# Saved entries
--
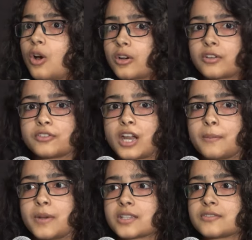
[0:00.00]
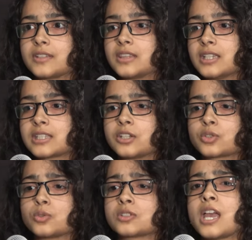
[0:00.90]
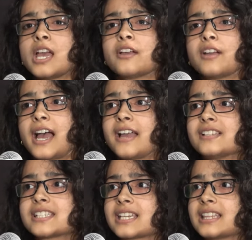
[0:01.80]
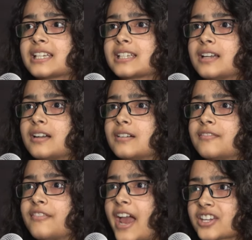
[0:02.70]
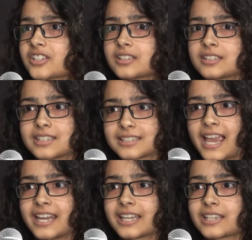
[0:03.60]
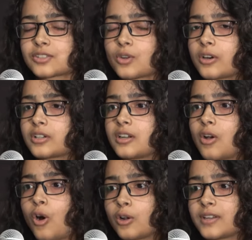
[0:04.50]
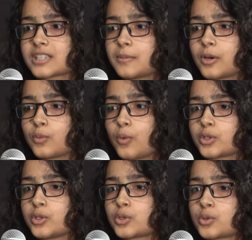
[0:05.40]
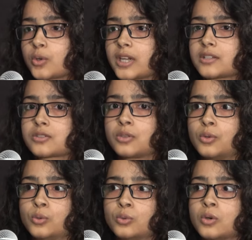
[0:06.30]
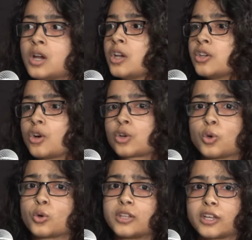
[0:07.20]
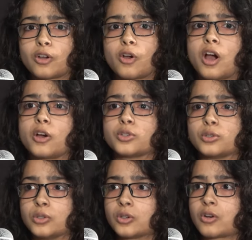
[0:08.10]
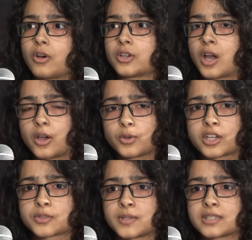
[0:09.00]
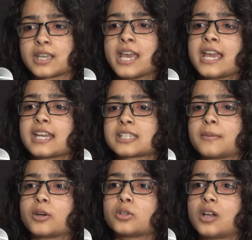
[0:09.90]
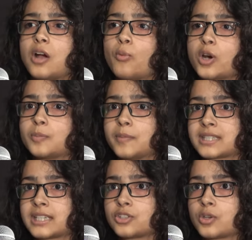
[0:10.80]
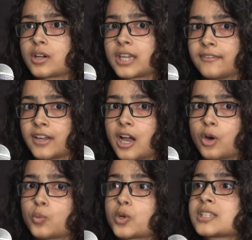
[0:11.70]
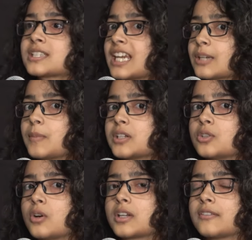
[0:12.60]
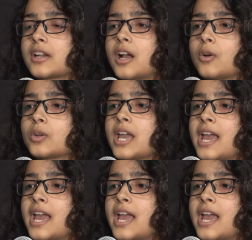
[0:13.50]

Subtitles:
lot of dramas with these issues. I will say that fashion designing is not always about what you showcase through your clothing or how you look or how you express. It is about what message you are giving out, what statement you are giving out.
--
# AIM OF THE EXERCISE
Reproduce every record word for word. The copy must contain no pictures.

# ANSWER SPACE
[0:00.00]
[0:00.90]
[0:01.80]
[0:02.70]
[0:03.60]
[0:04.50]
[0:05.40]
[0:06.30]
[0:07.20]
[0:08.10]
[0:09.00]
[0:09.90]
[0:10.80]
[0:11.70]
[0:12.60]
[0:13.50]

Subtitles:
lot of dramas with these issues. I will say that fashion designing is not always about what you showcase through your clothing or how you look or how you express. It is about what message you are giving out, what statement you are giving out.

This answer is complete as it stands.